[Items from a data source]

= = = = = = =

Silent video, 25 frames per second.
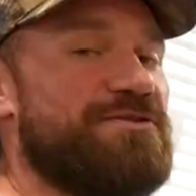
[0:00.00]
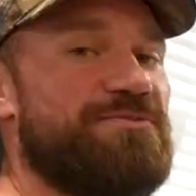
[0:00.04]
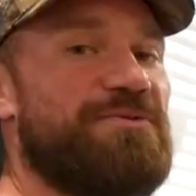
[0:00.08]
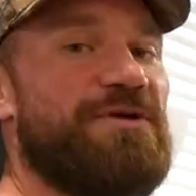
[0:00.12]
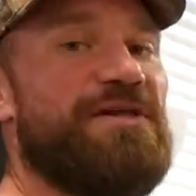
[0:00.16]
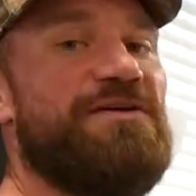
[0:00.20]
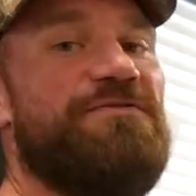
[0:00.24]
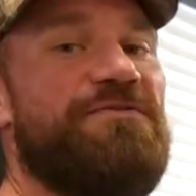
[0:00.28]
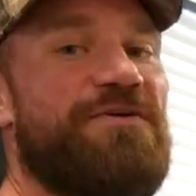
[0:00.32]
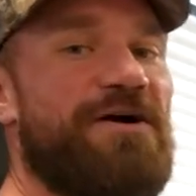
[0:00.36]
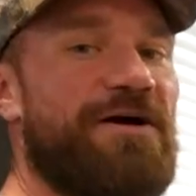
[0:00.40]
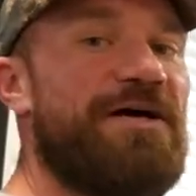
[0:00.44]
is
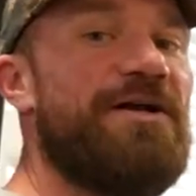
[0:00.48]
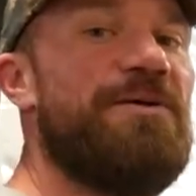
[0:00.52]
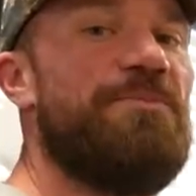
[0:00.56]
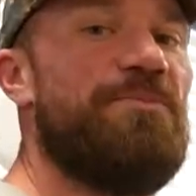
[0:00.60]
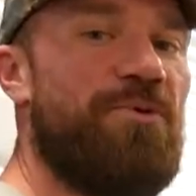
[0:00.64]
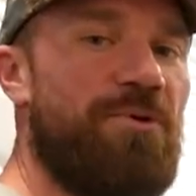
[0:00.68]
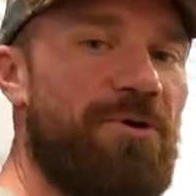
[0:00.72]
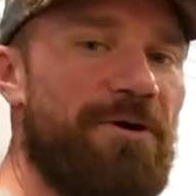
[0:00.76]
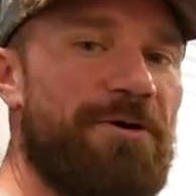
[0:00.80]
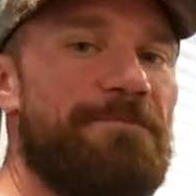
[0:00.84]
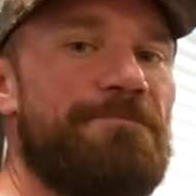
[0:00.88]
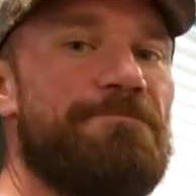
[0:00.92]
really fucking
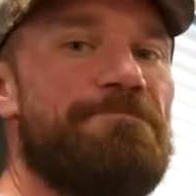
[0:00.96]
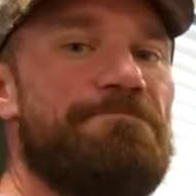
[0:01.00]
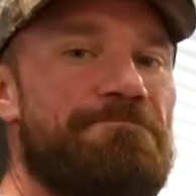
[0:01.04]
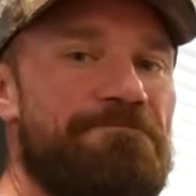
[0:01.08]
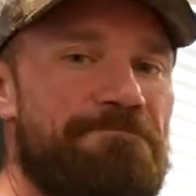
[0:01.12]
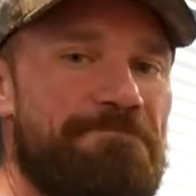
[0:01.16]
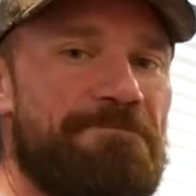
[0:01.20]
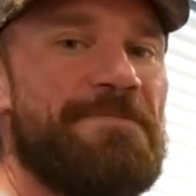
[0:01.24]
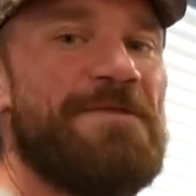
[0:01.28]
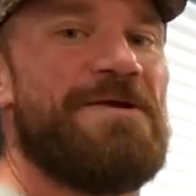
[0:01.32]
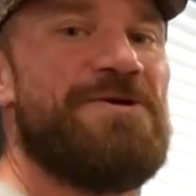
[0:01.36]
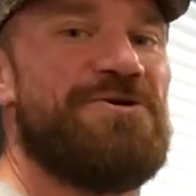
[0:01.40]
important.
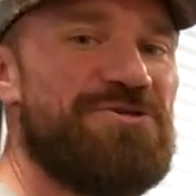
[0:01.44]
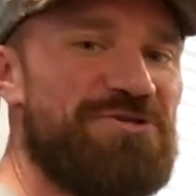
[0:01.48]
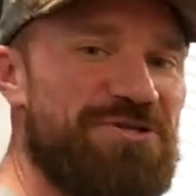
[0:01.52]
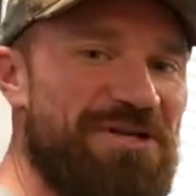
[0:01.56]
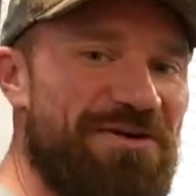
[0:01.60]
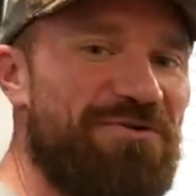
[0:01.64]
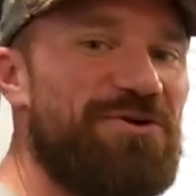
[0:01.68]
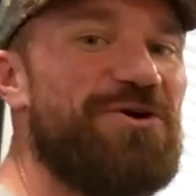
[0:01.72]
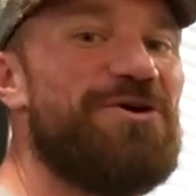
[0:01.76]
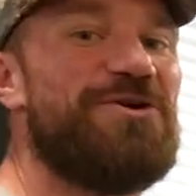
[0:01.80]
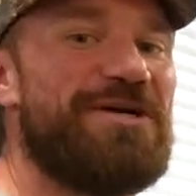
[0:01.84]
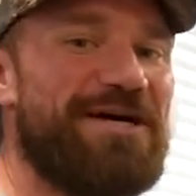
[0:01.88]
You should
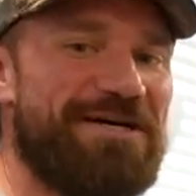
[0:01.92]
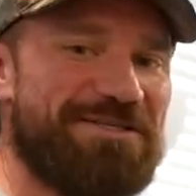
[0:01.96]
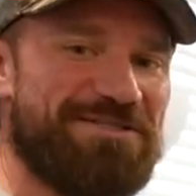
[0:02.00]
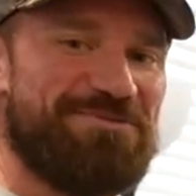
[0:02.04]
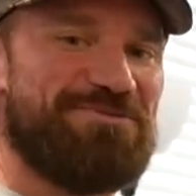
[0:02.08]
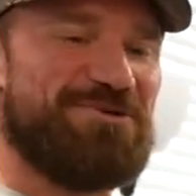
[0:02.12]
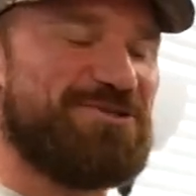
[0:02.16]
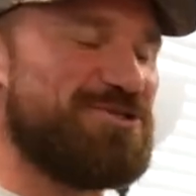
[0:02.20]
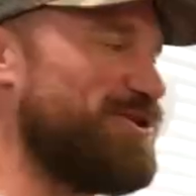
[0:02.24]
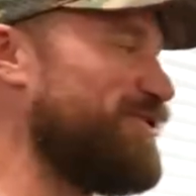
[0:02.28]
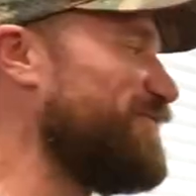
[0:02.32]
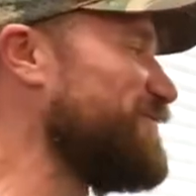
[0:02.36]
have a good
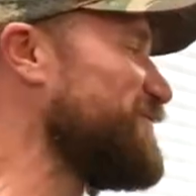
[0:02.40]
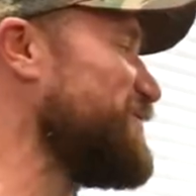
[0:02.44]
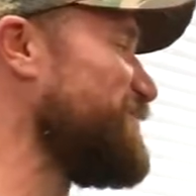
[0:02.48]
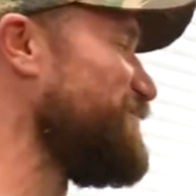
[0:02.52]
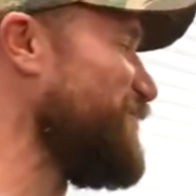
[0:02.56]
customer service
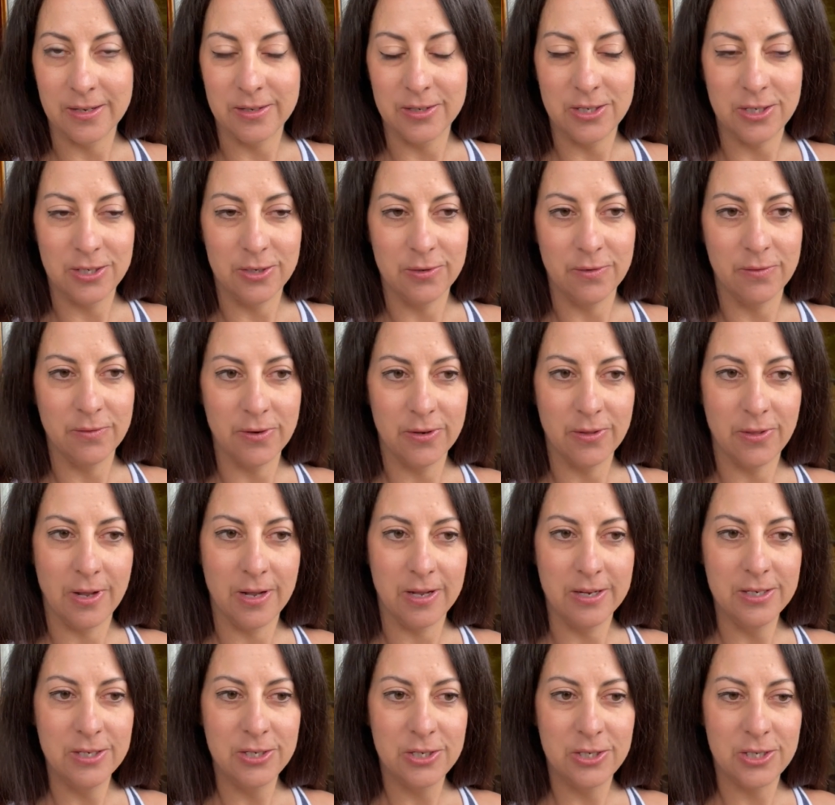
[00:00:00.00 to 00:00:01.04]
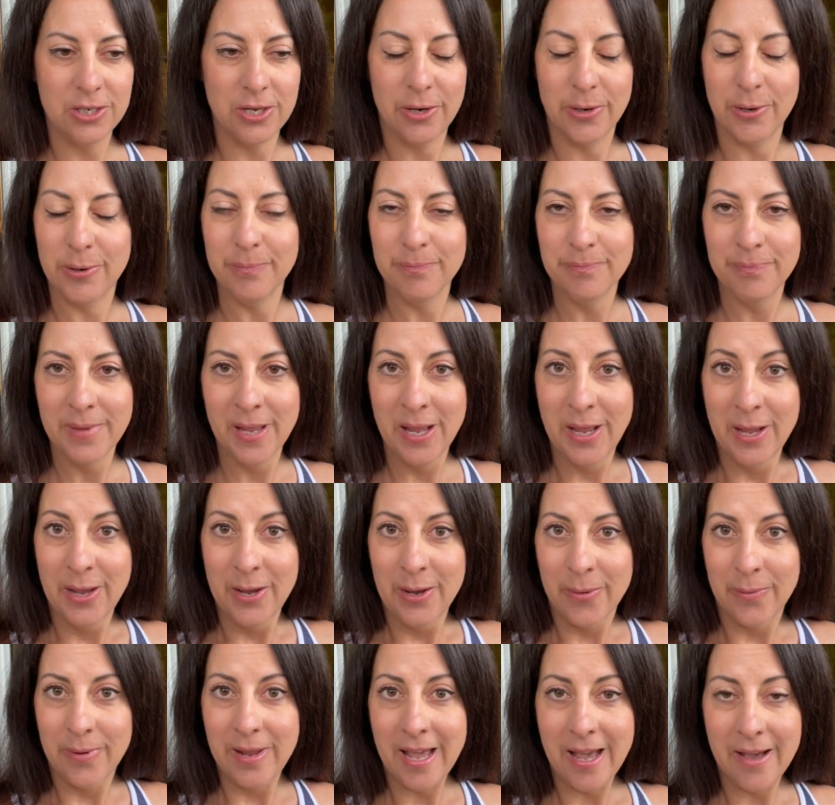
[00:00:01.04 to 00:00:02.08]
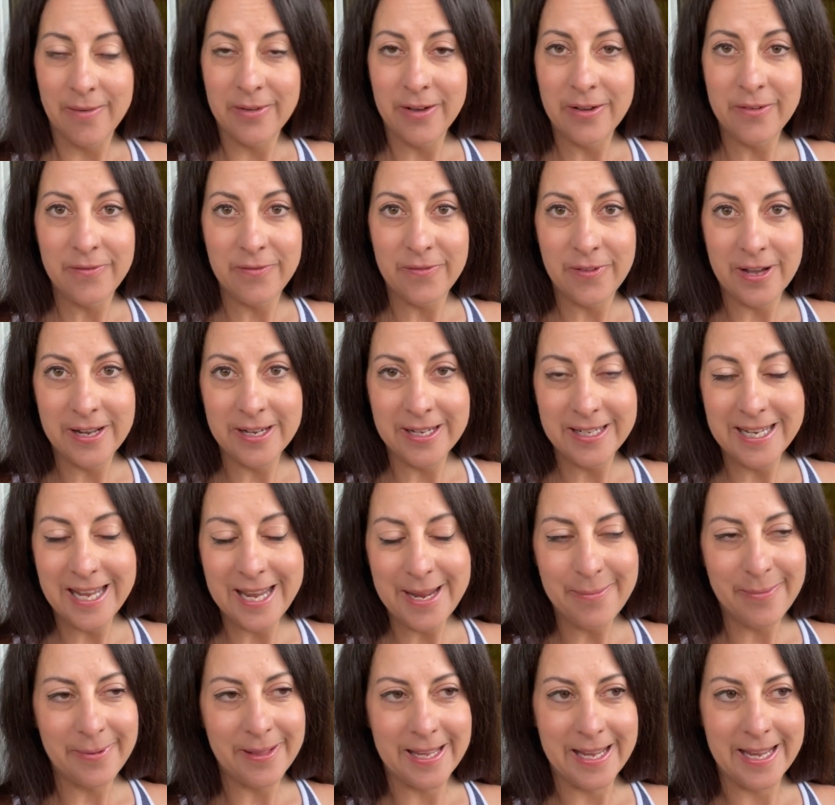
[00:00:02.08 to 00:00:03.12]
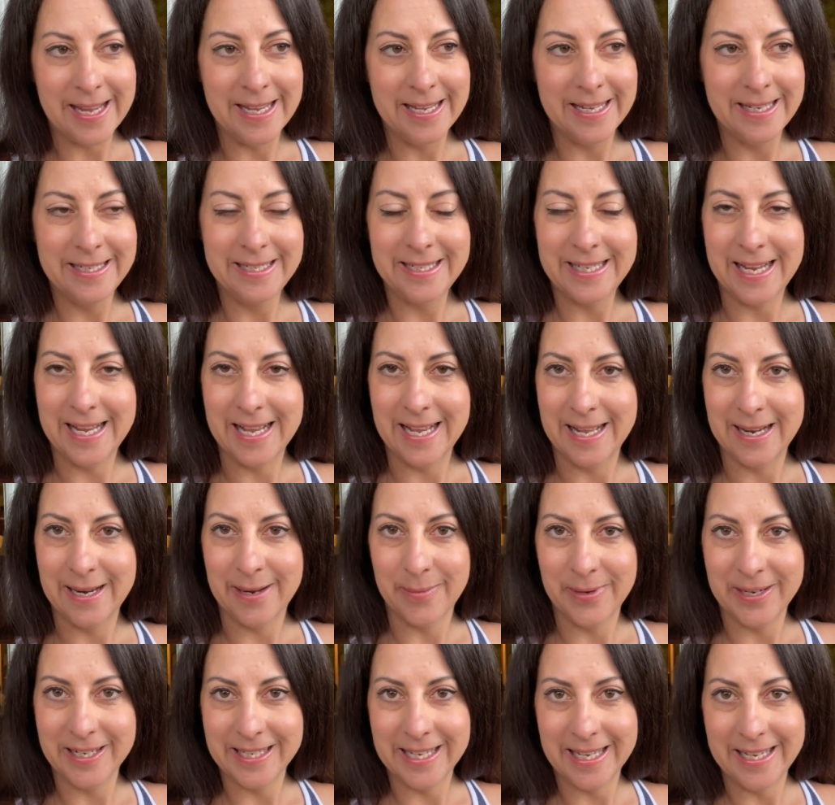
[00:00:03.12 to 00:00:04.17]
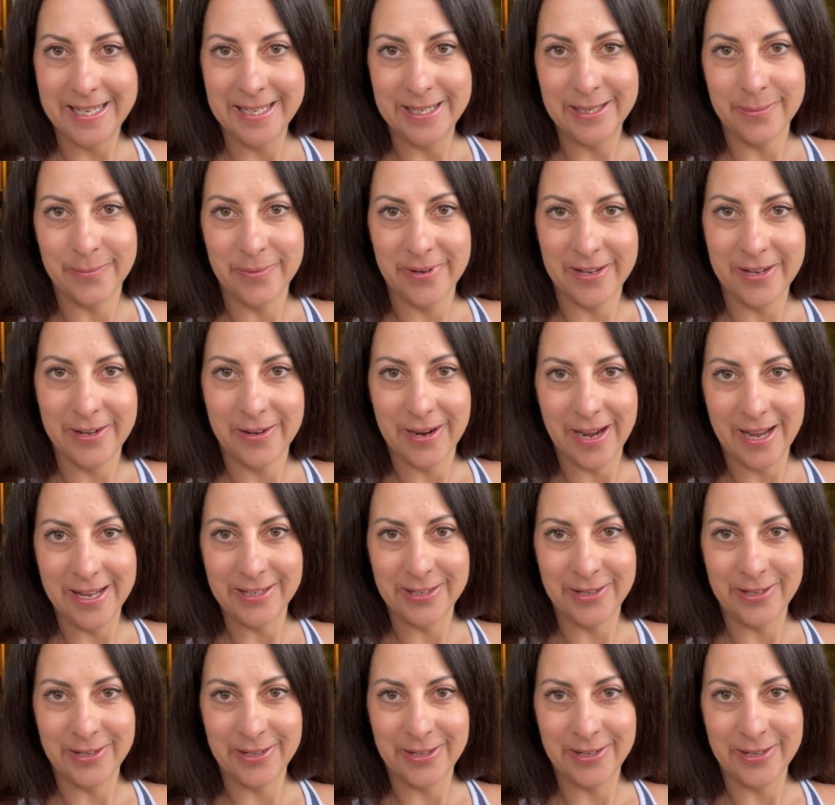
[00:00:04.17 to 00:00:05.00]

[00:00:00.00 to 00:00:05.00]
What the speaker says: too for lunch. So we have a fun day planned and I'm excited to bring you guys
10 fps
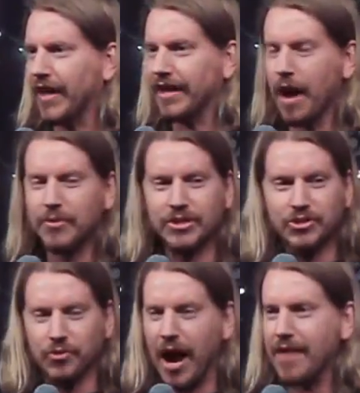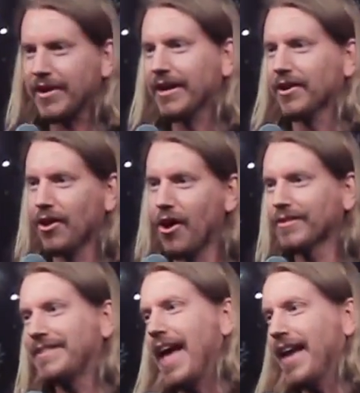I was driving
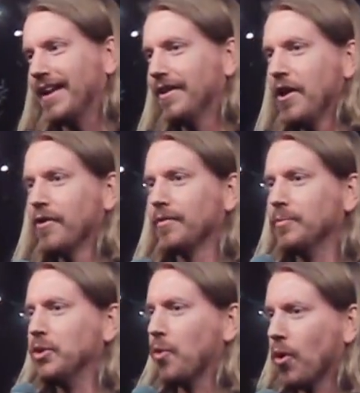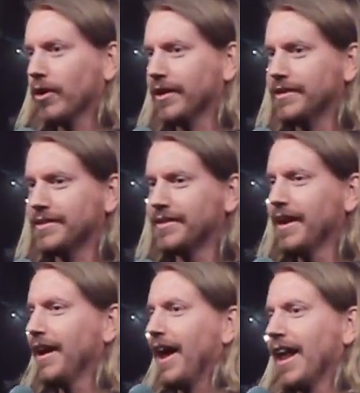along 10 from New Orleans,
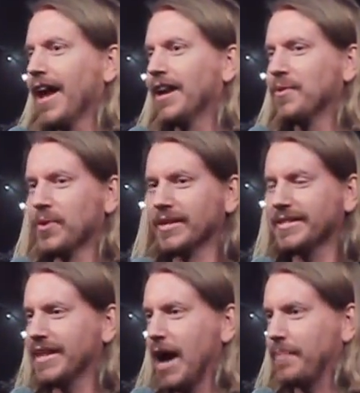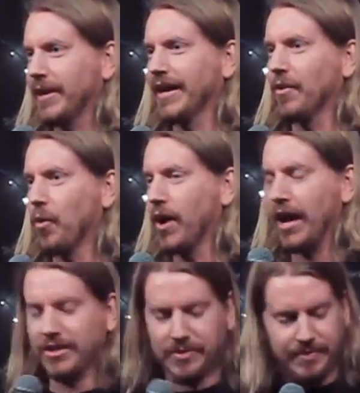and I didn't want to stop and get,
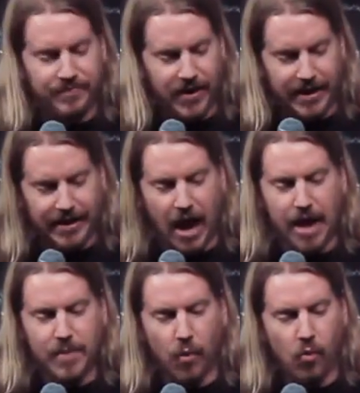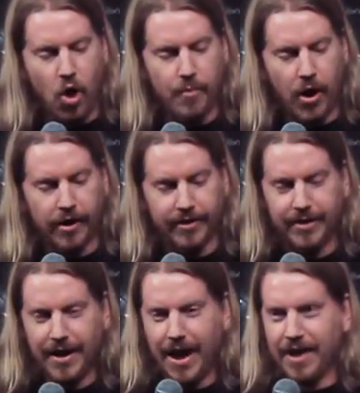I just fucking got them at Walmart
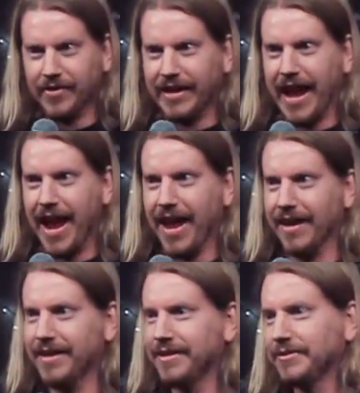out of a can.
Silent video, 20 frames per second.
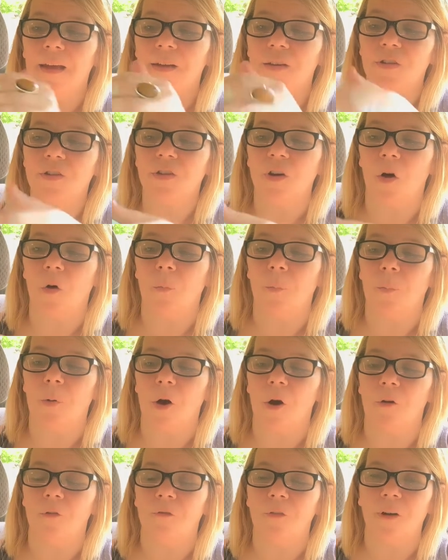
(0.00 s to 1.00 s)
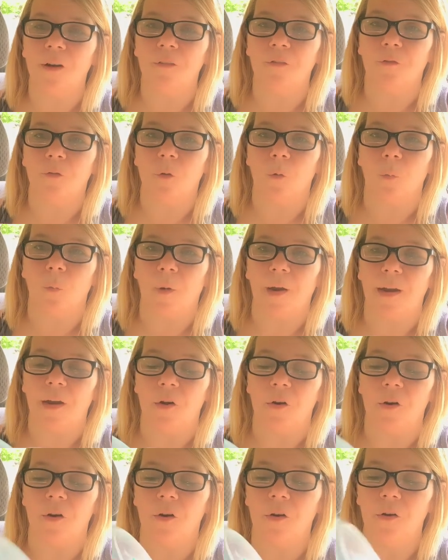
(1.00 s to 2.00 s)
so perfect for
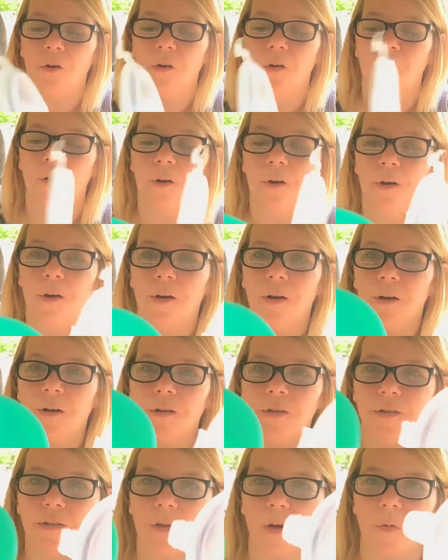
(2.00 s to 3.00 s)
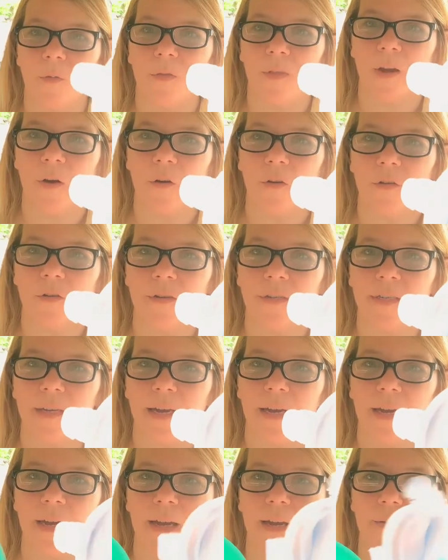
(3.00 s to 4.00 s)
winter. So there you
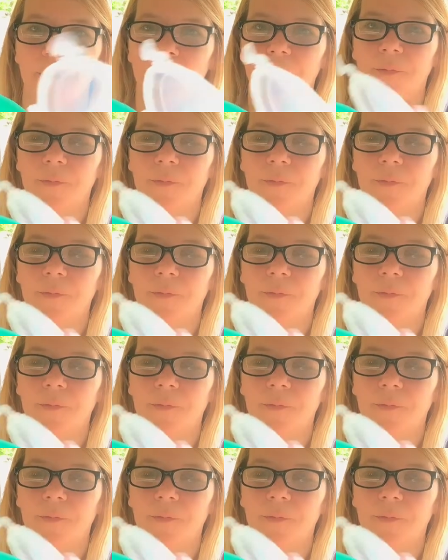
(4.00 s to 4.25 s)
see it,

= = = = = = =

» **The problem**: Reproduce all entries exactly. Pictures do not belong in the copy.

» **Task response**:
Silent video, 25 frames per second.
[0:00.00]
[0:00.04]
[0:00.08]
[0:00.12]
[0:00.16]
[0:00.20]
[0:00.24]
[0:00.28]
[0:00.32]
[0:00.36]
[0:00.40]
[0:00.44]
is
[0:00.48]
[0:00.52]
[0:00.56]
[0:00.60]
[0:00.64]
[0:00.68]
[0:00.72]
[0:00.76]
[0:00.80]
[0:00.84]
[0:00.88]
[0:00.92]
really fucking
[0:00.96]
[0:01.00]
[0:01.04]
[0:01.08]
[0:01.12]
[0:01.16]
[0:01.20]
[0:01.24]
[0:01.28]
[0:01.32]
[0:01.36]
[0:01.40]
important.
[0:01.44]
[0:01.48]
[0:01.52]
[0:01.56]
[0:01.60]
[0:01.64]
[0:01.68]
[0:01.72]
[0:01.76]
[0:01.80]
[0:01.84]
[0:01.88]
You should
[0:01.92]
[0:01.96]
[0:02.00]
[0:02.04]
[0:02.08]
[0:02.12]
[0:02.16]
[0:02.20]
[0:02.24]
[0:02.28]
[0:02.32]
[0:02.36]
have a good
[0:02.40]
[0:02.44]
[0:02.48]
[0:02.52]
[0:02.56]
customer service
[00:00:00.00 to 00:00:01.04]
[00:00:01.04 to 00:00:02.08]
[00:00:02.08 to 00:00:03.12]
[00:00:03.12 to 00:00:04.17]
[00:00:04.17 to 00:00:05.00]

[00:00:00.00 to 00:00:05.00]
What the speaker says: too for lunch. So we have a fun day planned and I'm excited to bring you guys
10 fps
I was driving
along 10 from New Orleans,
and I didn't want to stop and get,
I just fucking got them at Walmart
out of a can.
Silent video, 20 frames per second.
(0.00 s to 1.00 s)
(1.00 s to 2.00 s)
so perfect for
(2.00 s to 3.00 s)
(3.00 s to 4.00 s)
winter. So there you
(4.00 s to 4.25 s)
see it,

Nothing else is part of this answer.